── Dataset records ──
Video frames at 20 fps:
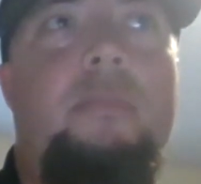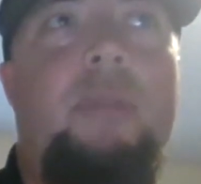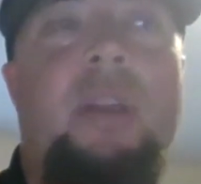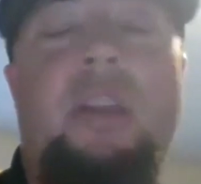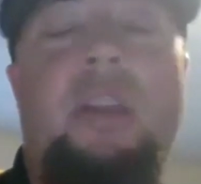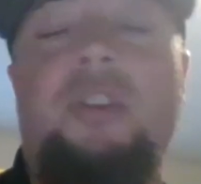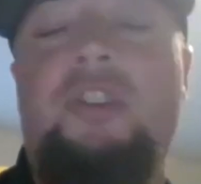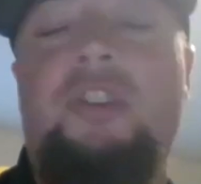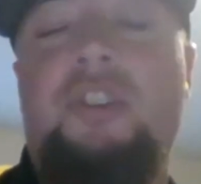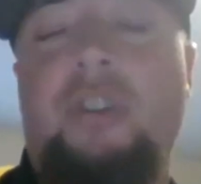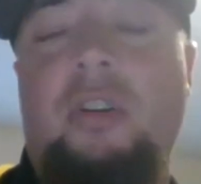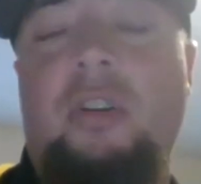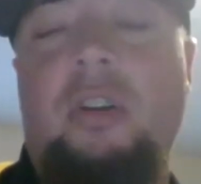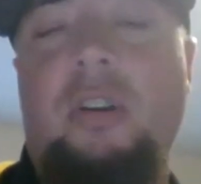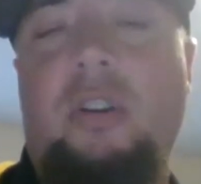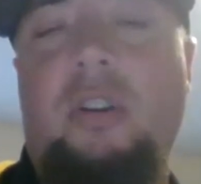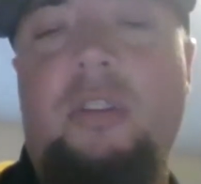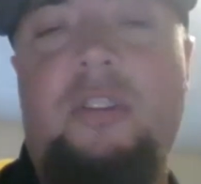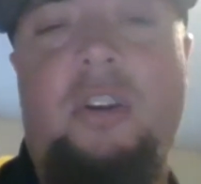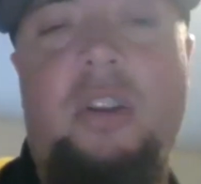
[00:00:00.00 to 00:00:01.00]
being a
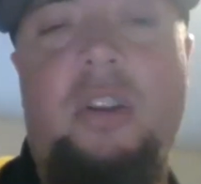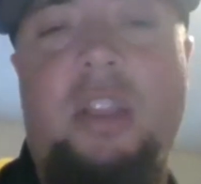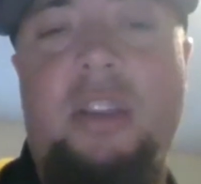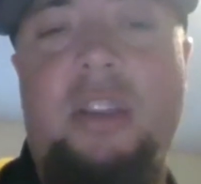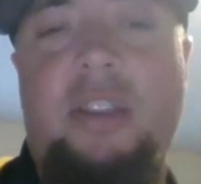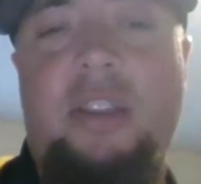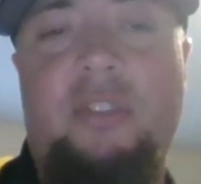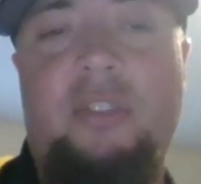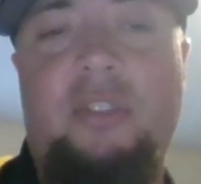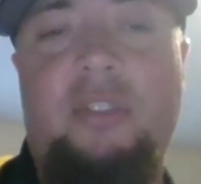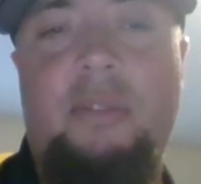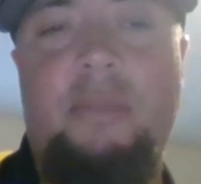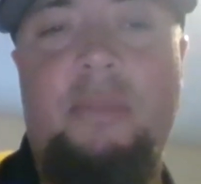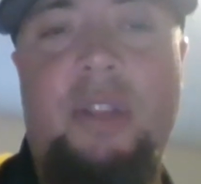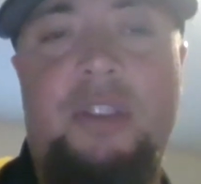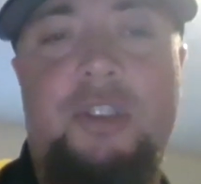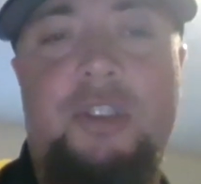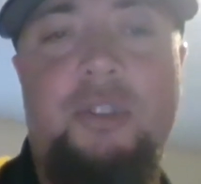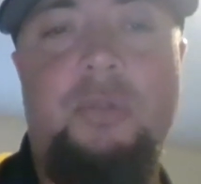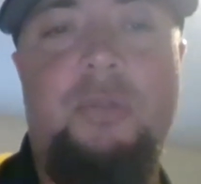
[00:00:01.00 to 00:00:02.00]
jerk or talking down to them.
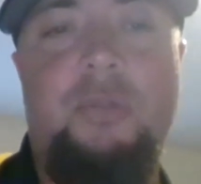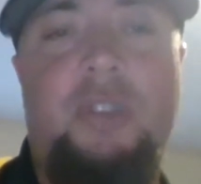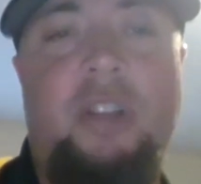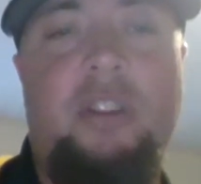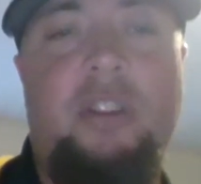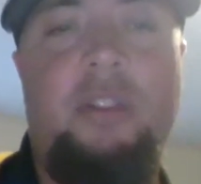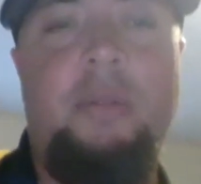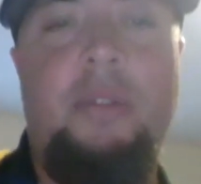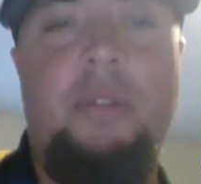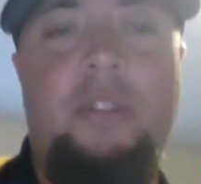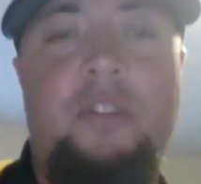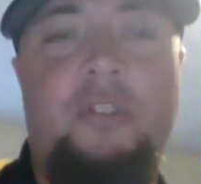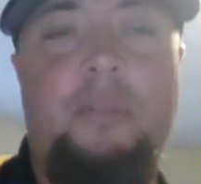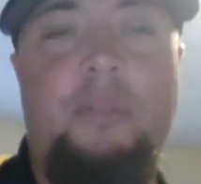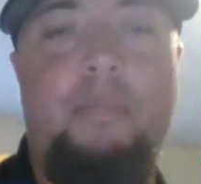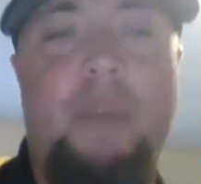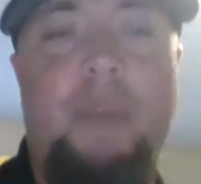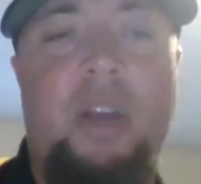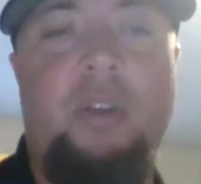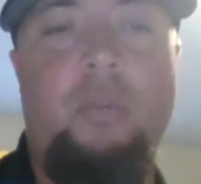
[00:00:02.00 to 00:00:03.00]
That's you telling them that there's
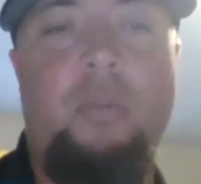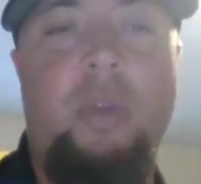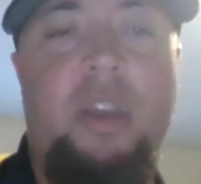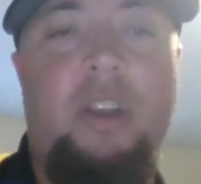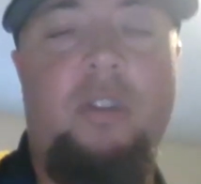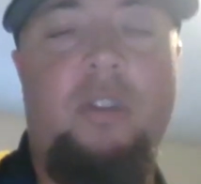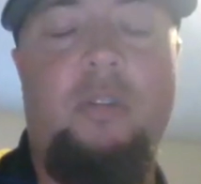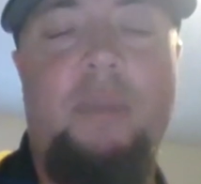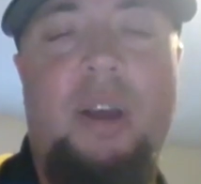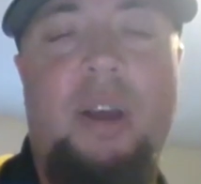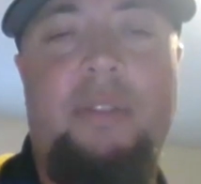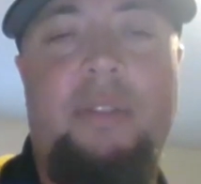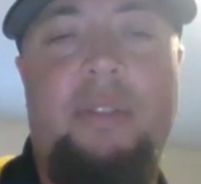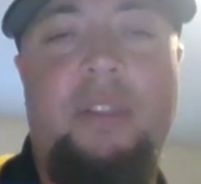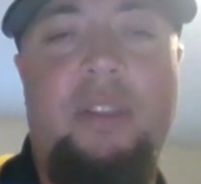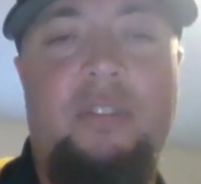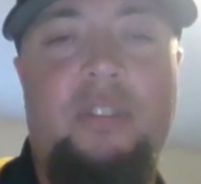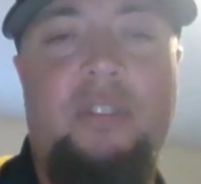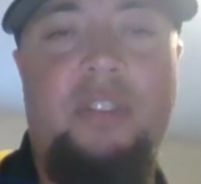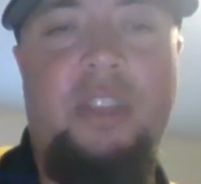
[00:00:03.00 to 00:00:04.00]
a better way to go about
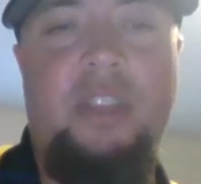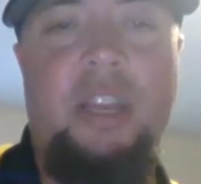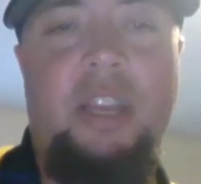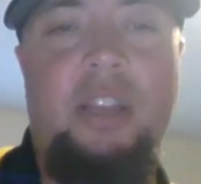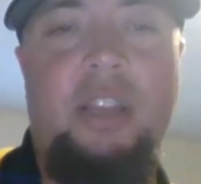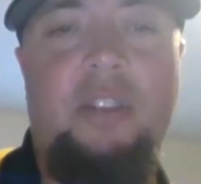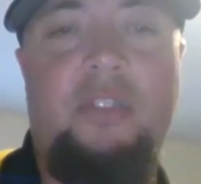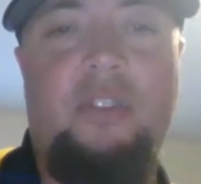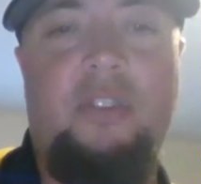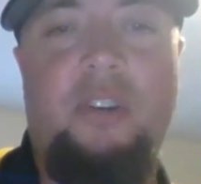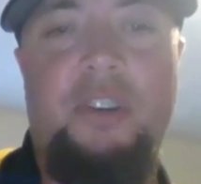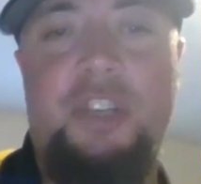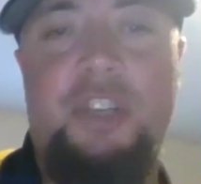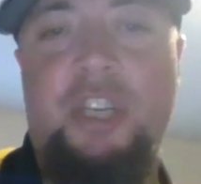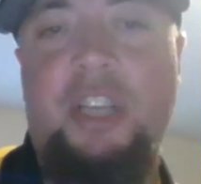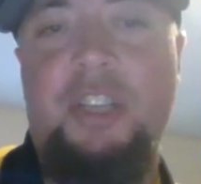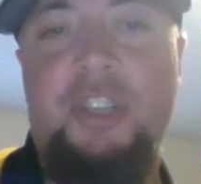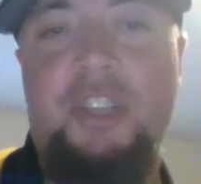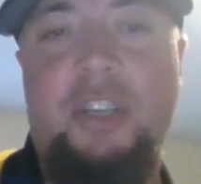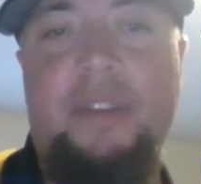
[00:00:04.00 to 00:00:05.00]
things that they need to start
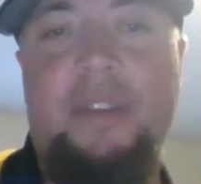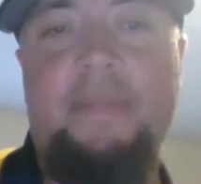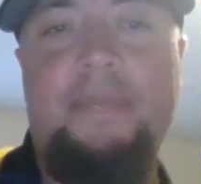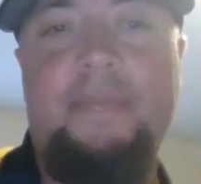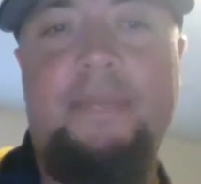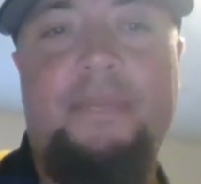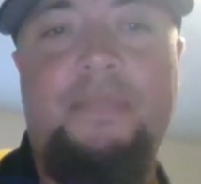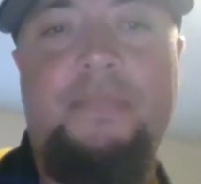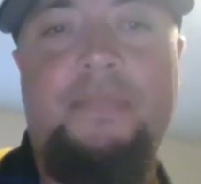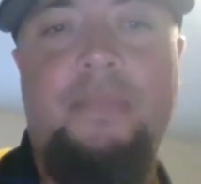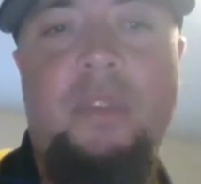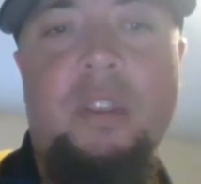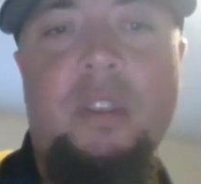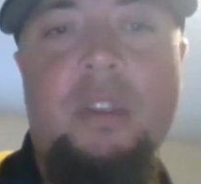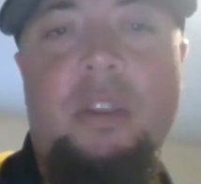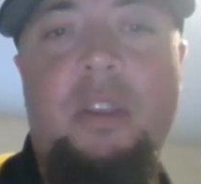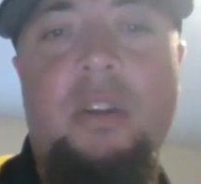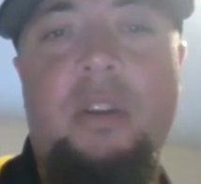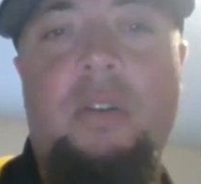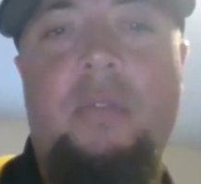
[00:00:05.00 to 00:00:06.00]
changing,
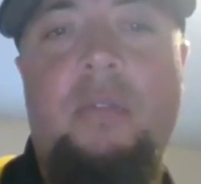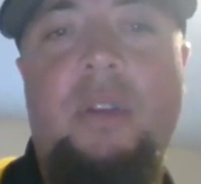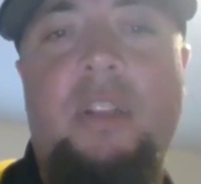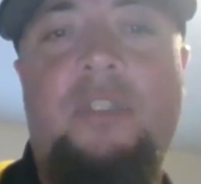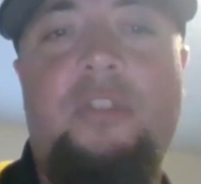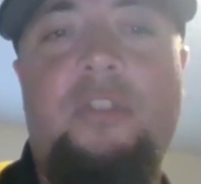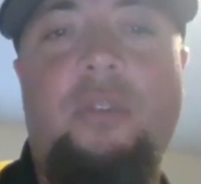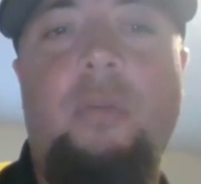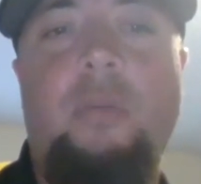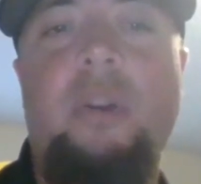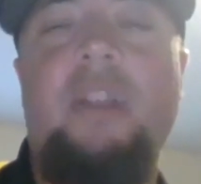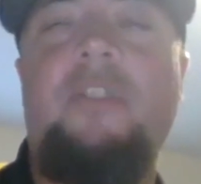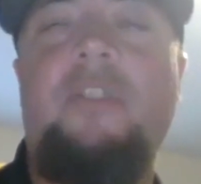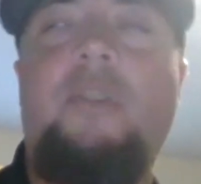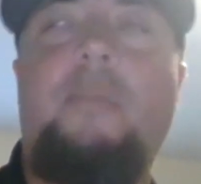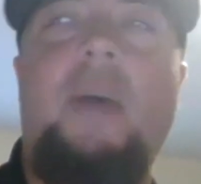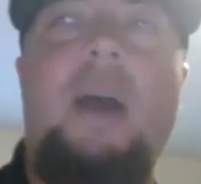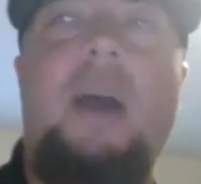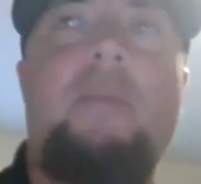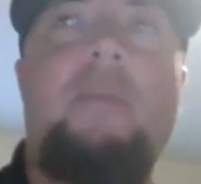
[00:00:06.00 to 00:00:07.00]
you know? And so what
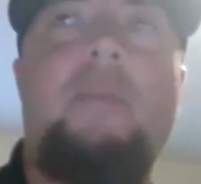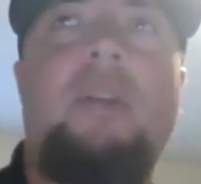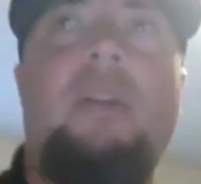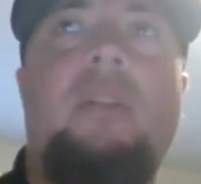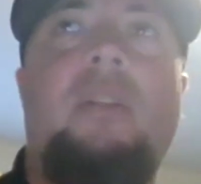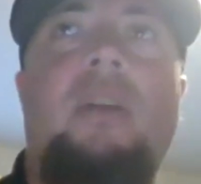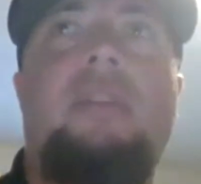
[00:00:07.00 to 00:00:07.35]
ends up happening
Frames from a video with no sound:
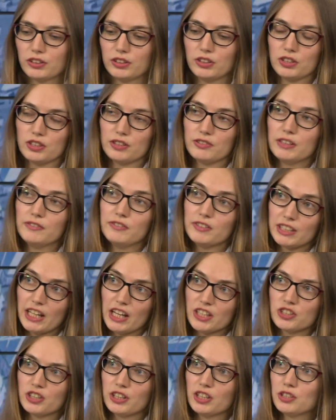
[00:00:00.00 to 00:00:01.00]
the
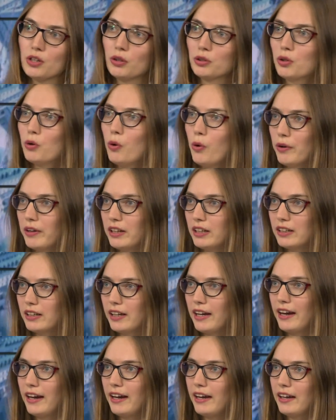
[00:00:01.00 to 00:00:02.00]
investigation is ongoing
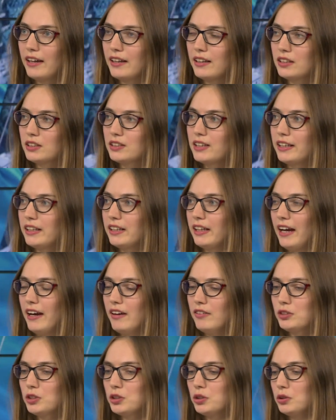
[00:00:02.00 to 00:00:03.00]
and they
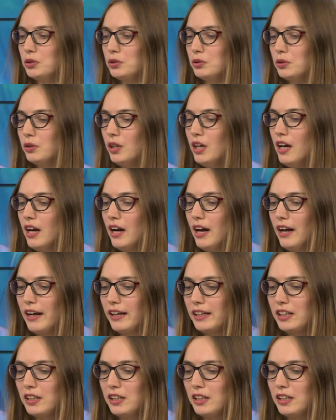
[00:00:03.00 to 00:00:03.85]
have to uh,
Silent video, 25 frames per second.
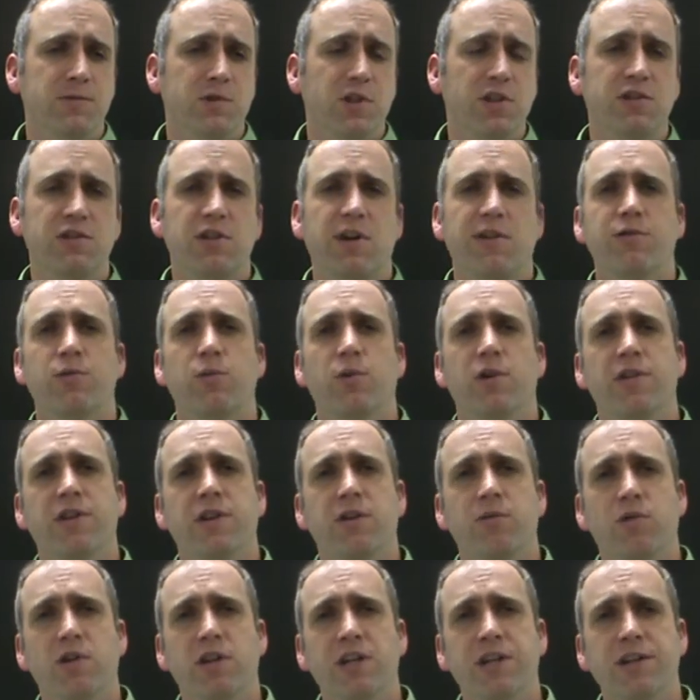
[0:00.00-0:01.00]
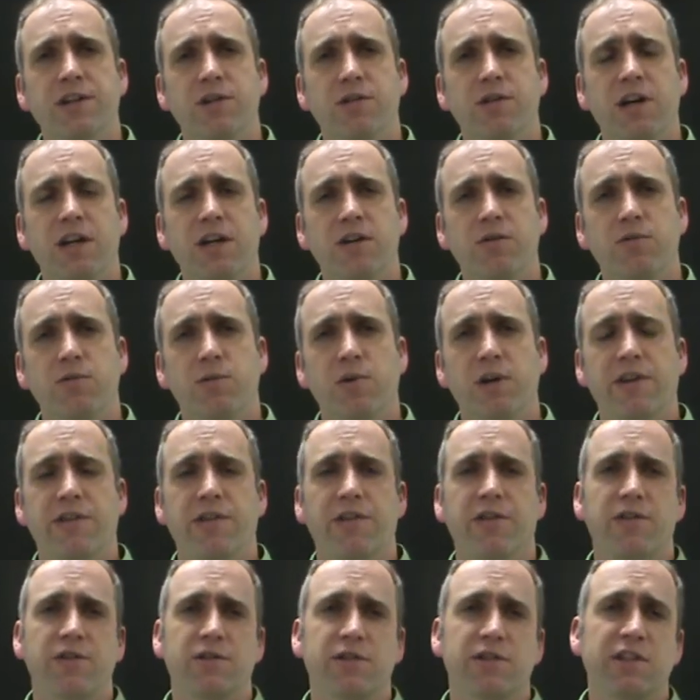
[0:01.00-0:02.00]
software that will integrate with
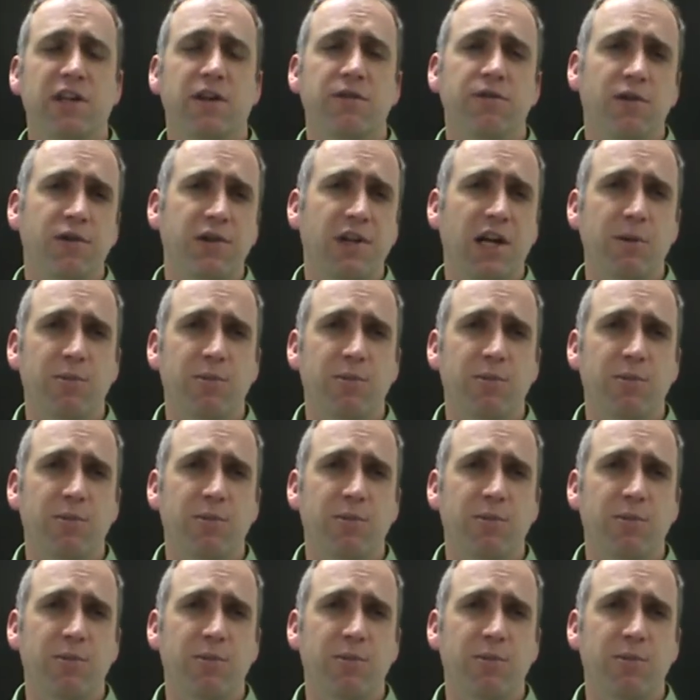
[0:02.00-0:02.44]
cell phone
───
Task details:
Give again, exactly as written, the lines from the one with "[00:00:07.00 to 00:00:07.35]" through the last line of the entries above, but skip the pictures.

Output below:
[00:00:07.00 to 00:00:07.35]
ends up happening
Frames from a video with no sound:
[00:00:00.00 to 00:00:01.00]
the
[00:00:01.00 to 00:00:02.00]
investigation is ongoing
[00:00:02.00 to 00:00:03.00]
and they
[00:00:03.00 to 00:00:03.85]
have to uh,
Silent video, 25 frames per second.
[0:00.00-0:01.00]
[0:01.00-0:02.00]
software that will integrate with
[0:02.00-0:02.44]
cell phone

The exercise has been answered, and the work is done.